Source data
━━━━━━━━━━━━━━━━━━━━
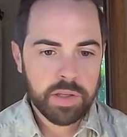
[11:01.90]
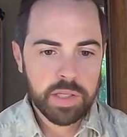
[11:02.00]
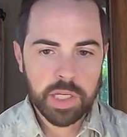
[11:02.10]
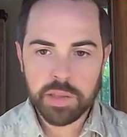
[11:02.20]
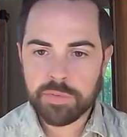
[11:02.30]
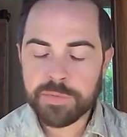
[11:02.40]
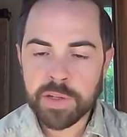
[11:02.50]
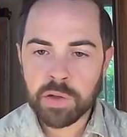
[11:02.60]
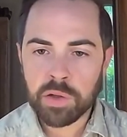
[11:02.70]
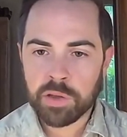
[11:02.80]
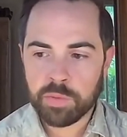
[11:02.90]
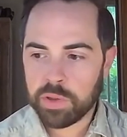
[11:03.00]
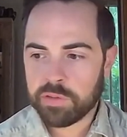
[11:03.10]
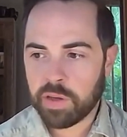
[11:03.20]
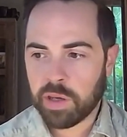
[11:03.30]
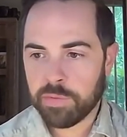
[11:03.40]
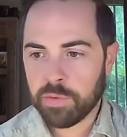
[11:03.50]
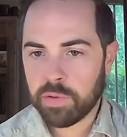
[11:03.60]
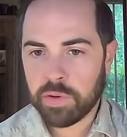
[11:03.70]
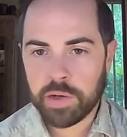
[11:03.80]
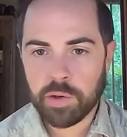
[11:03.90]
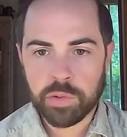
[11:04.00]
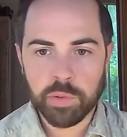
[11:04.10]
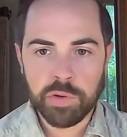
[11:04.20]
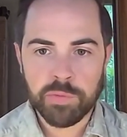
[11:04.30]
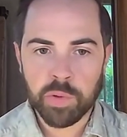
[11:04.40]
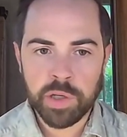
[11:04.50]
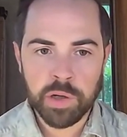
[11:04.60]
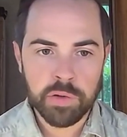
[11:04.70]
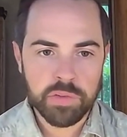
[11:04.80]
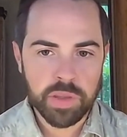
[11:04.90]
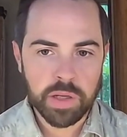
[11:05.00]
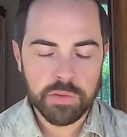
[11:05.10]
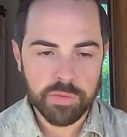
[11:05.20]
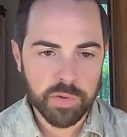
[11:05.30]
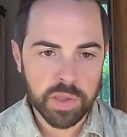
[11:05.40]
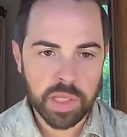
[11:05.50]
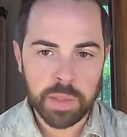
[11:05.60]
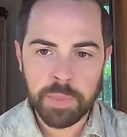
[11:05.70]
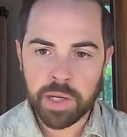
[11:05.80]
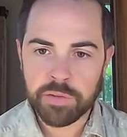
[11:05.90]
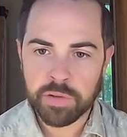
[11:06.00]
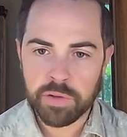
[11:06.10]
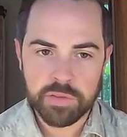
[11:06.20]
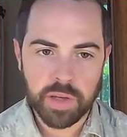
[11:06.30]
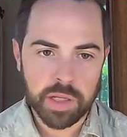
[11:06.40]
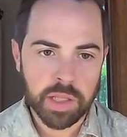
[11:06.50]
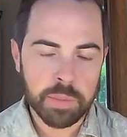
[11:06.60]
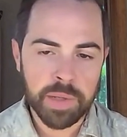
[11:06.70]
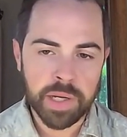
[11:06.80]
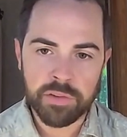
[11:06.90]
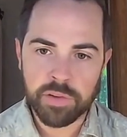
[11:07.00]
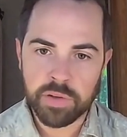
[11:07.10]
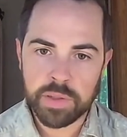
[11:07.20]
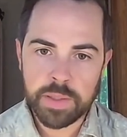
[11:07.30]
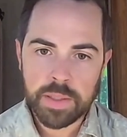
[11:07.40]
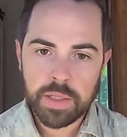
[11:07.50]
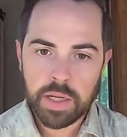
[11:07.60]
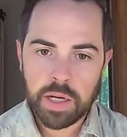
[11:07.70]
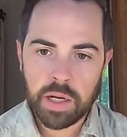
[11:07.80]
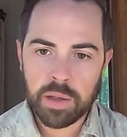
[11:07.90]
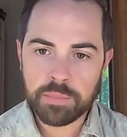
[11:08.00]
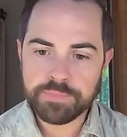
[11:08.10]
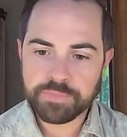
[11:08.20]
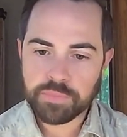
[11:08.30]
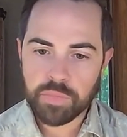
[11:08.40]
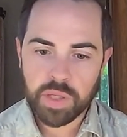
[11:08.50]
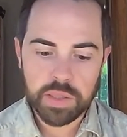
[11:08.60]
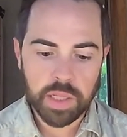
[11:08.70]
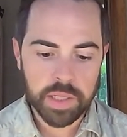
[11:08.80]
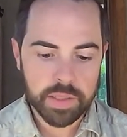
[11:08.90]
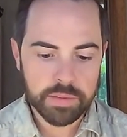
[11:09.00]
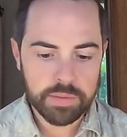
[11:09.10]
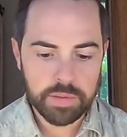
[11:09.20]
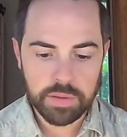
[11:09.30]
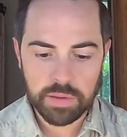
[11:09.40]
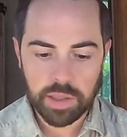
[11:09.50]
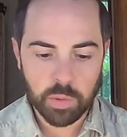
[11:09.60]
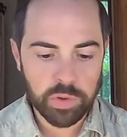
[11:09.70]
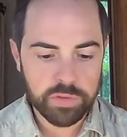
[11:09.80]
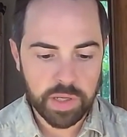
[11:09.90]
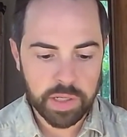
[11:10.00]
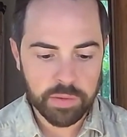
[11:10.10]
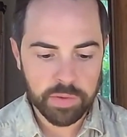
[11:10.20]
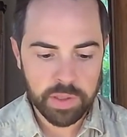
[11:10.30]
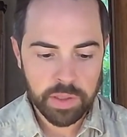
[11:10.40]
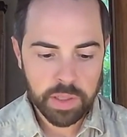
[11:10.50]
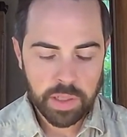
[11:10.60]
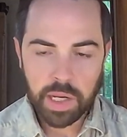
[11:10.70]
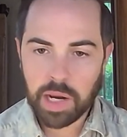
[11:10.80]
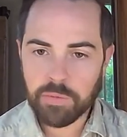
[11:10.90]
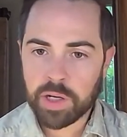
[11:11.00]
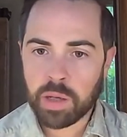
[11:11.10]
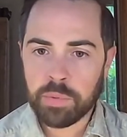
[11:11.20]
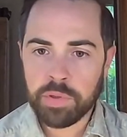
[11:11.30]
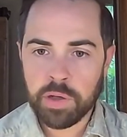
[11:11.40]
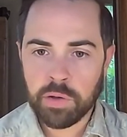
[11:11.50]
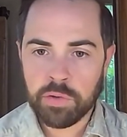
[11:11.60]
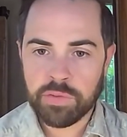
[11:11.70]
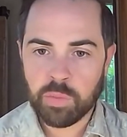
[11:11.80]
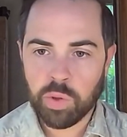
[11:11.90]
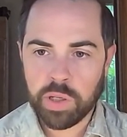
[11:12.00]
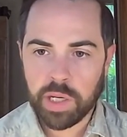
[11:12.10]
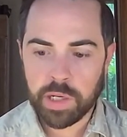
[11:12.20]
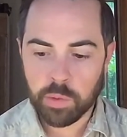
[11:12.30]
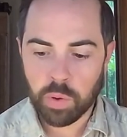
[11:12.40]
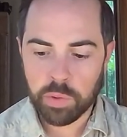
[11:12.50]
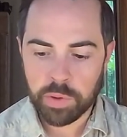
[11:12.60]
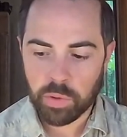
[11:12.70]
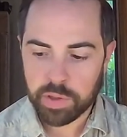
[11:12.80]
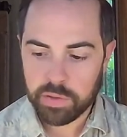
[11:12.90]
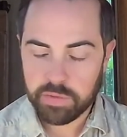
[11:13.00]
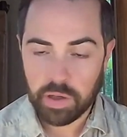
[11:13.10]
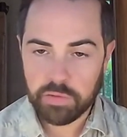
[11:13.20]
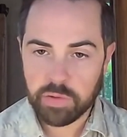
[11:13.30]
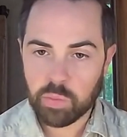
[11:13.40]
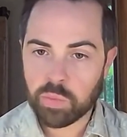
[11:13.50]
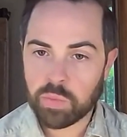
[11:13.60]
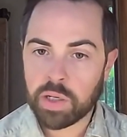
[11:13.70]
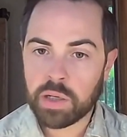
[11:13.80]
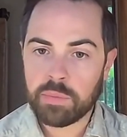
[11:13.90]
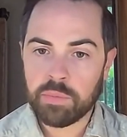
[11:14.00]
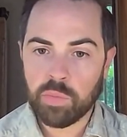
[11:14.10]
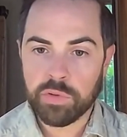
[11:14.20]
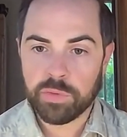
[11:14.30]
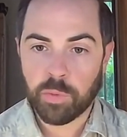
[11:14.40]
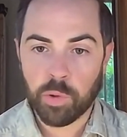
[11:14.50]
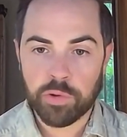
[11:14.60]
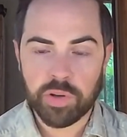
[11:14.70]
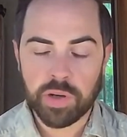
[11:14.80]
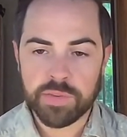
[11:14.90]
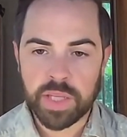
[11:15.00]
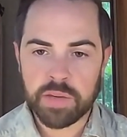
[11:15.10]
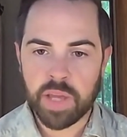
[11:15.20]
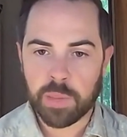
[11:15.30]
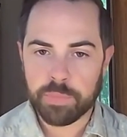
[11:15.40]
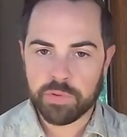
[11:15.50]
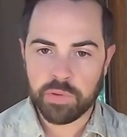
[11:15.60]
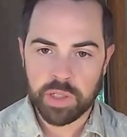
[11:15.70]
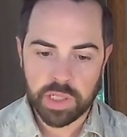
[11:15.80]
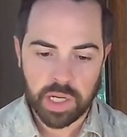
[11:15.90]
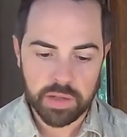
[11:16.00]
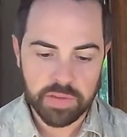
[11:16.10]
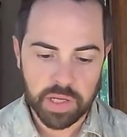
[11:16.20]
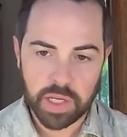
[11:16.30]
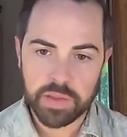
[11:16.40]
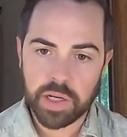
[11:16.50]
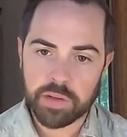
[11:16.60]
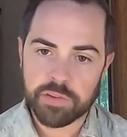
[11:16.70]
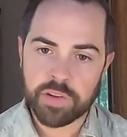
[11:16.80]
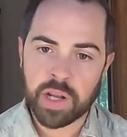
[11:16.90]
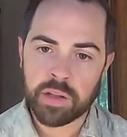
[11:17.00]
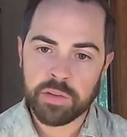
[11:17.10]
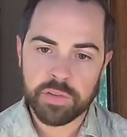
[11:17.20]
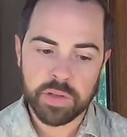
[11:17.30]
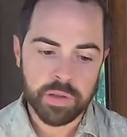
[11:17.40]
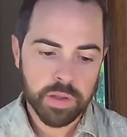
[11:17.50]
in the field, as we'd say, for 3 or 4 years, and then I was a frontline manager and a second line manager. And like we said, every couple of years at a growing organization, was fortunate enough to have the opportunity to kind of take on the next challenge and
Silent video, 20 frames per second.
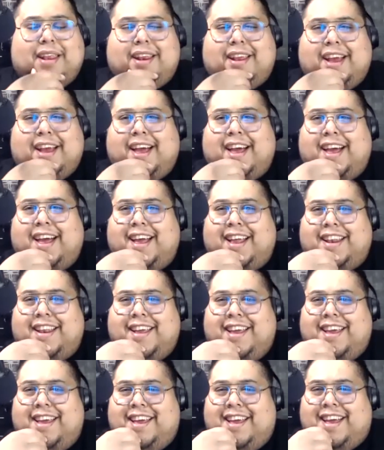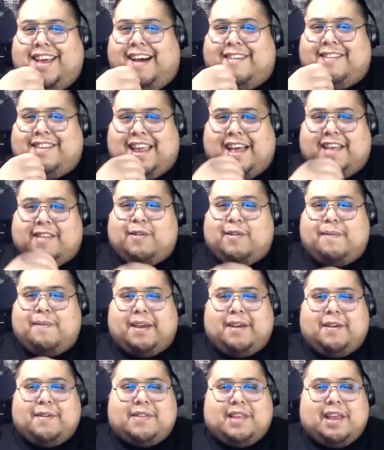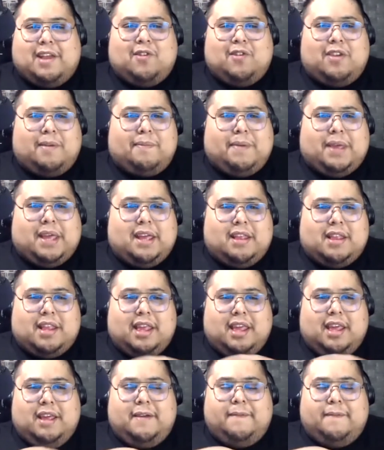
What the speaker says: God, I was gonna ask you about your scheduling because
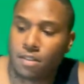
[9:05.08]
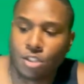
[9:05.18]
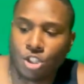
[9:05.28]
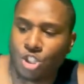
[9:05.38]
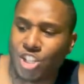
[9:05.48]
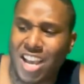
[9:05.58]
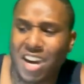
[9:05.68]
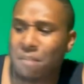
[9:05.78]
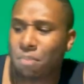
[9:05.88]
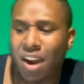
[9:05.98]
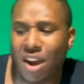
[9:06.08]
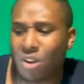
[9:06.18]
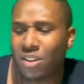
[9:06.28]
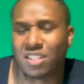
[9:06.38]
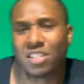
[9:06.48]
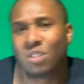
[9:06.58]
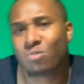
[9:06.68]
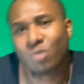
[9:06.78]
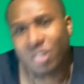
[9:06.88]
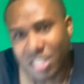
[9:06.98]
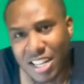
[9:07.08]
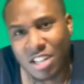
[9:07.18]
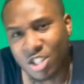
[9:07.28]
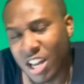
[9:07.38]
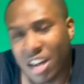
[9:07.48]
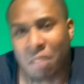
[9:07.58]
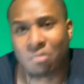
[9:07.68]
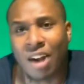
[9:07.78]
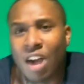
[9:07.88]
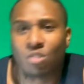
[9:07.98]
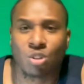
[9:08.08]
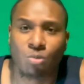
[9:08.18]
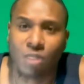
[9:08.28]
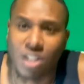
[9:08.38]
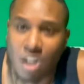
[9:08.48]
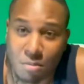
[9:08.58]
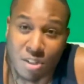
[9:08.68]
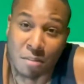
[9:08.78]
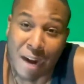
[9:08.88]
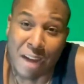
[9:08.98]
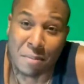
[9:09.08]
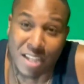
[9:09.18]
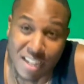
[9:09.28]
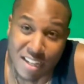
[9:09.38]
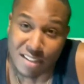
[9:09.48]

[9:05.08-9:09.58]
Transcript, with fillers: Jaylen Brown, you really think Jaylen Brown's gonna want to come to the Miami Heat?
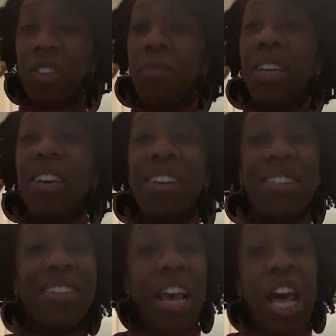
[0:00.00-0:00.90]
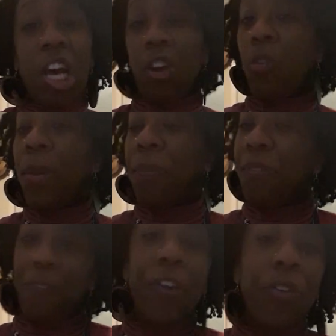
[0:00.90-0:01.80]
because
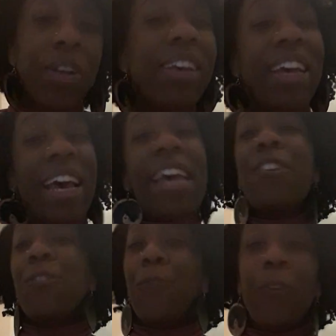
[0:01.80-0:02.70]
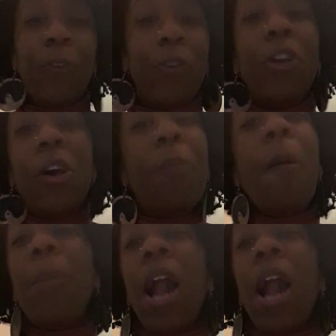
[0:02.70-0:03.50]
food is food, but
━━━━━━━━━━━━━━━━━━━━
The task. Collect from the data above every line that includes "gonna".

Reply to the exercise.
What the speaker says: God, I was gonna ask you about your scheduling because
Transcript, with fillers: Jaylen Brown, you really think Jaylen Brown's gonna want to come to the Miami Heat?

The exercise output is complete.